** INPUT DATA follows **

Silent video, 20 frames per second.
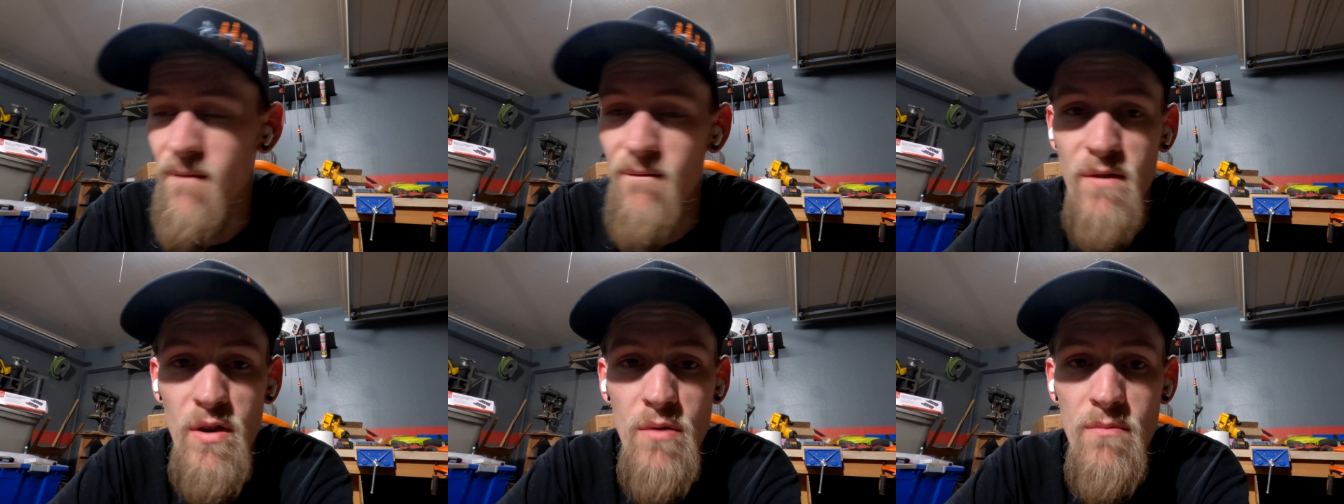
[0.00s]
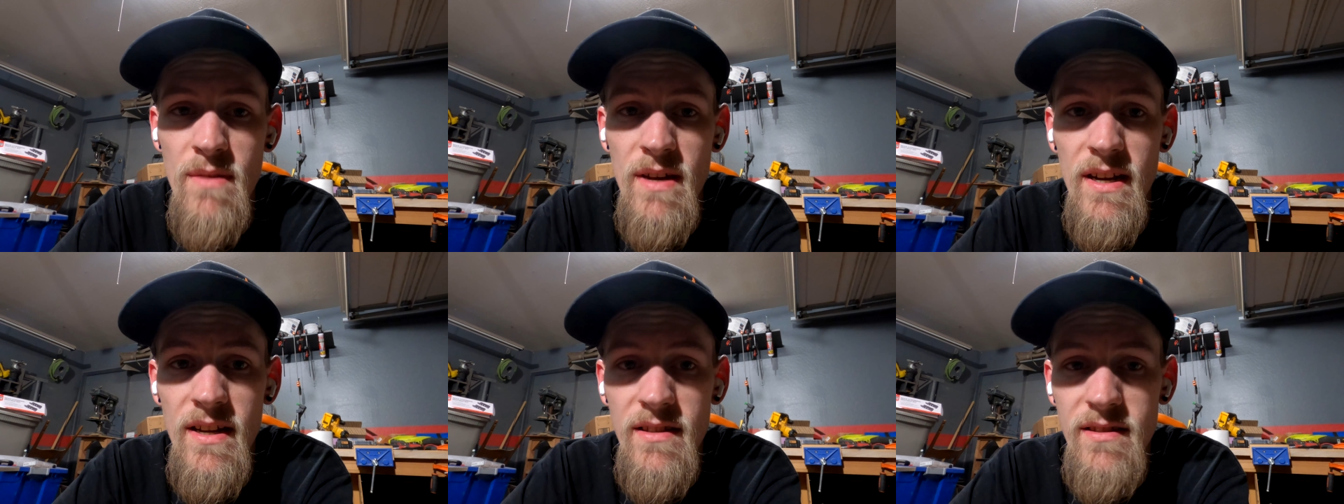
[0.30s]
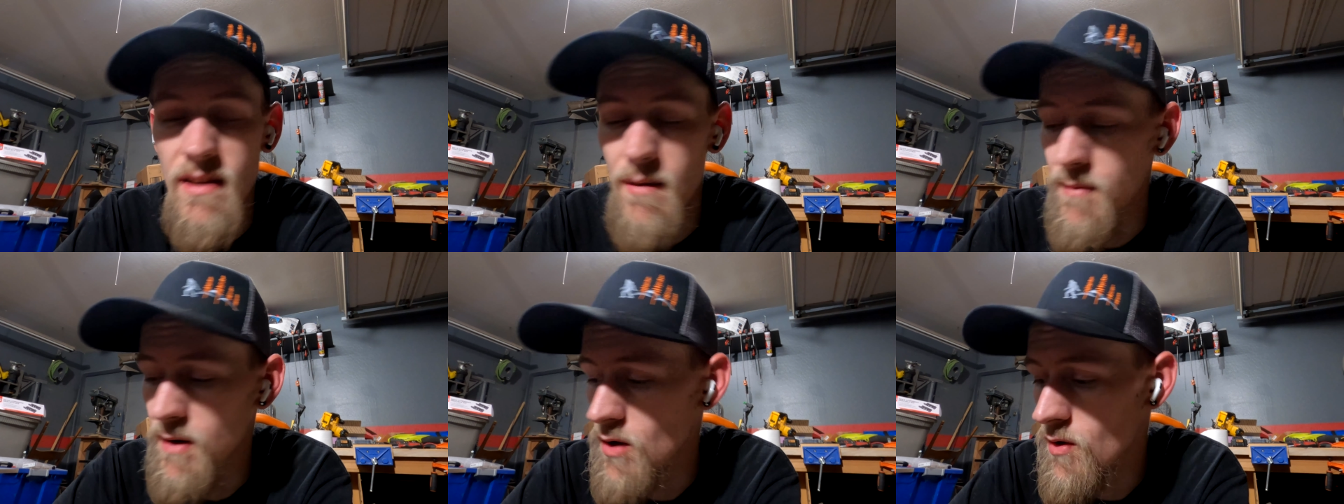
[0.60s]
few
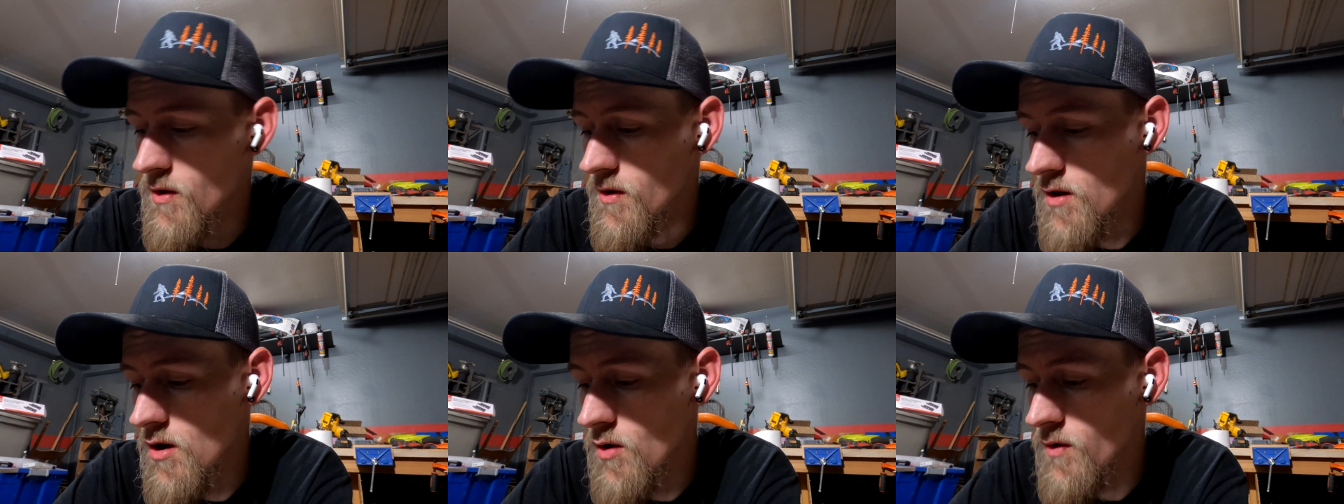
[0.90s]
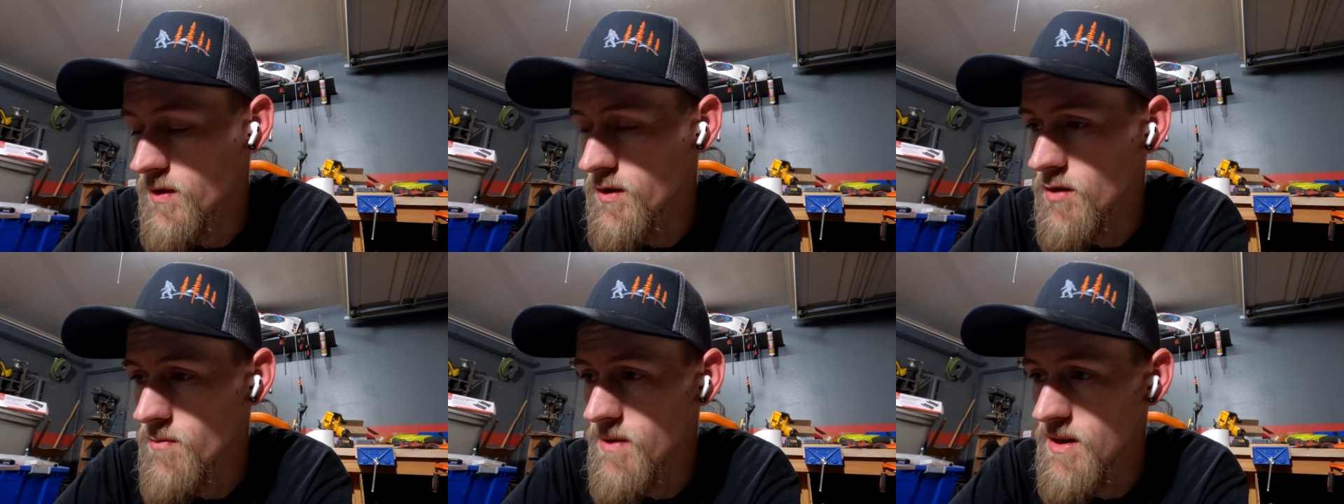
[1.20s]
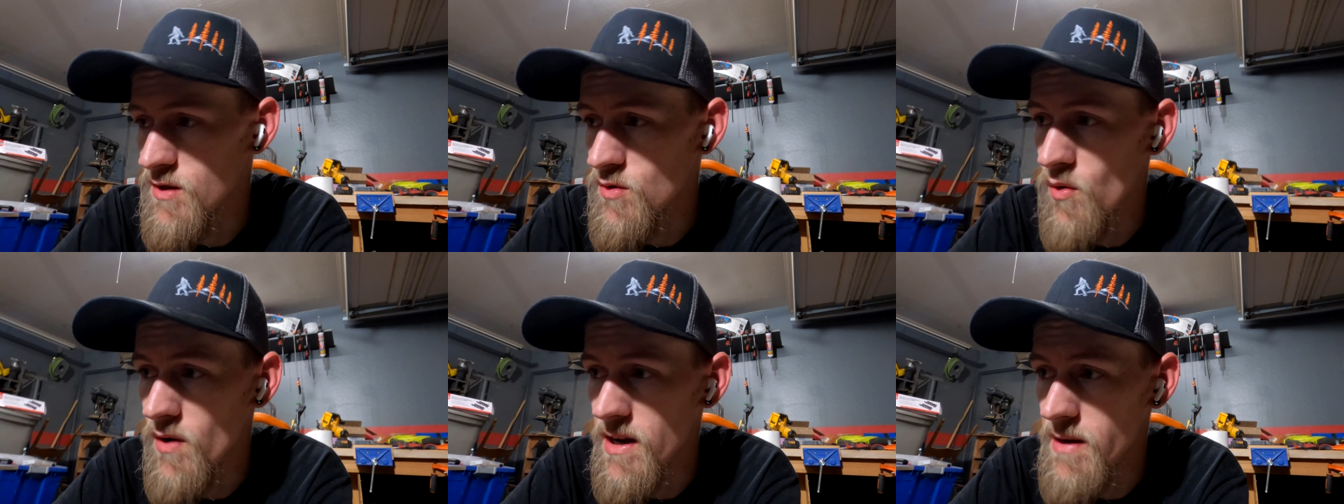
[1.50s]
minutes. I mean, it only took
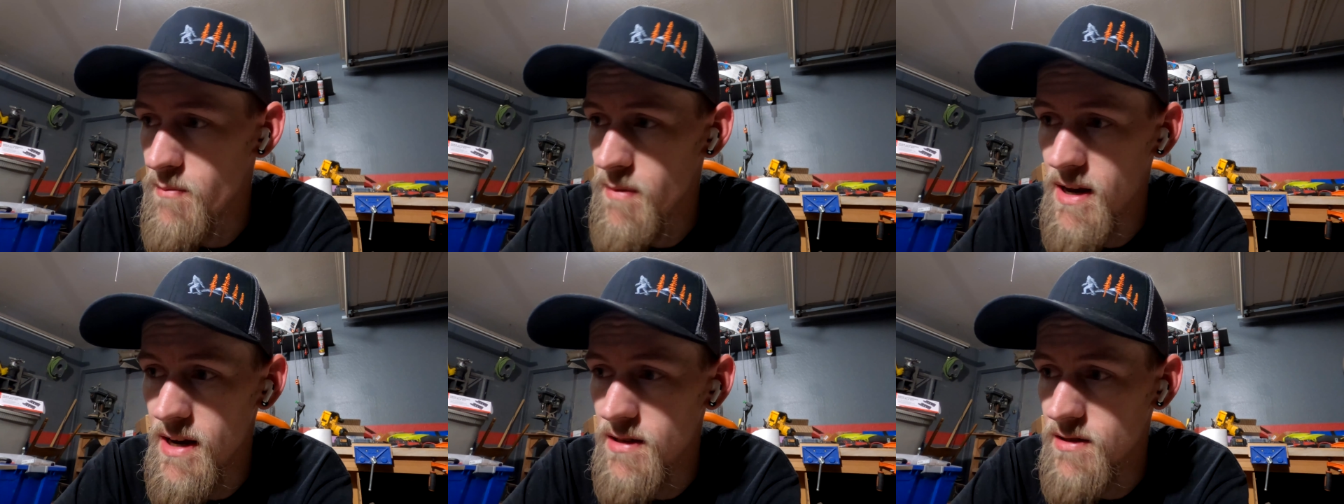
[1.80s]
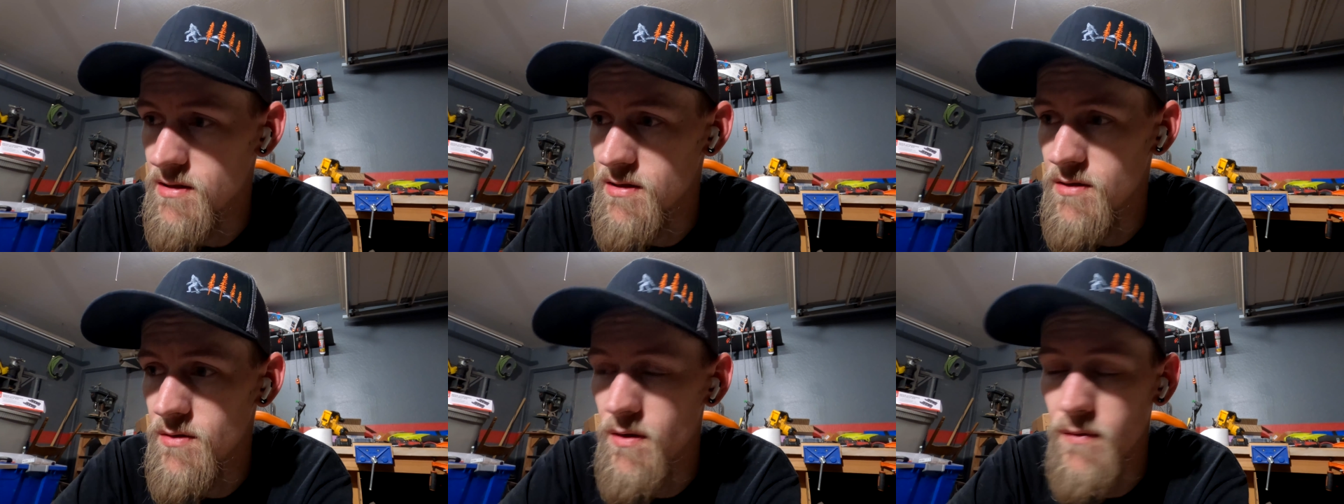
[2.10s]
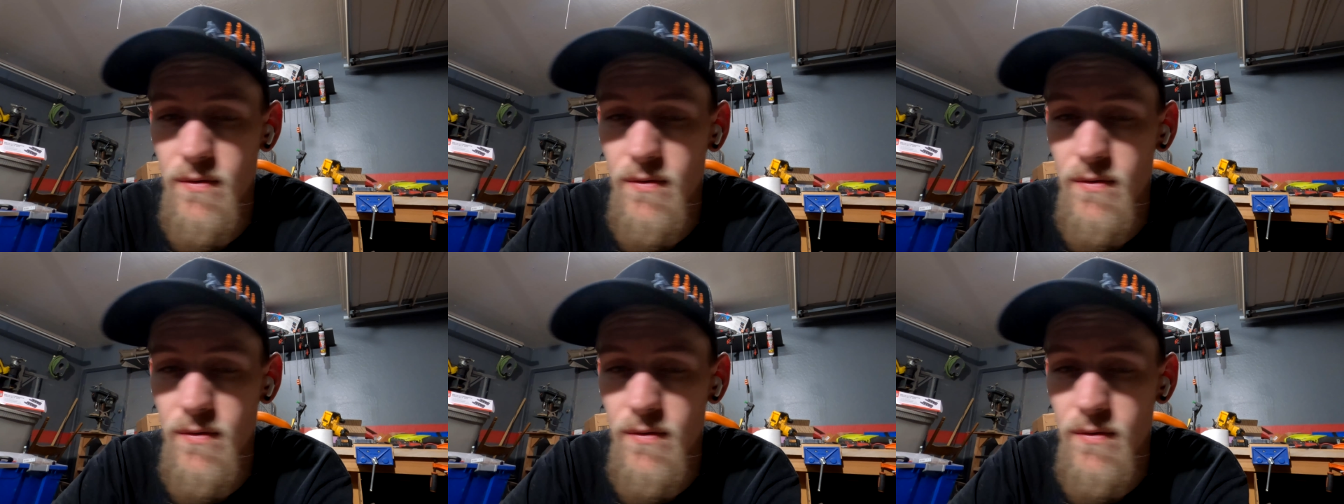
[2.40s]
me 20 minutes to do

** End of INPUT DATA **

(PROBLEM REQUIREMENTS):
Without the pictures, repeat the listing word for word.

(ANSWER BELOW):
Silent video, 20 frames per second.
[0.00s]
[0.30s]
[0.60s]
few
[0.90s]
[1.20s]
[1.50s]
minutes. I mean, it only took
[1.80s]
[2.10s]
[2.40s]
me 20 minutes to do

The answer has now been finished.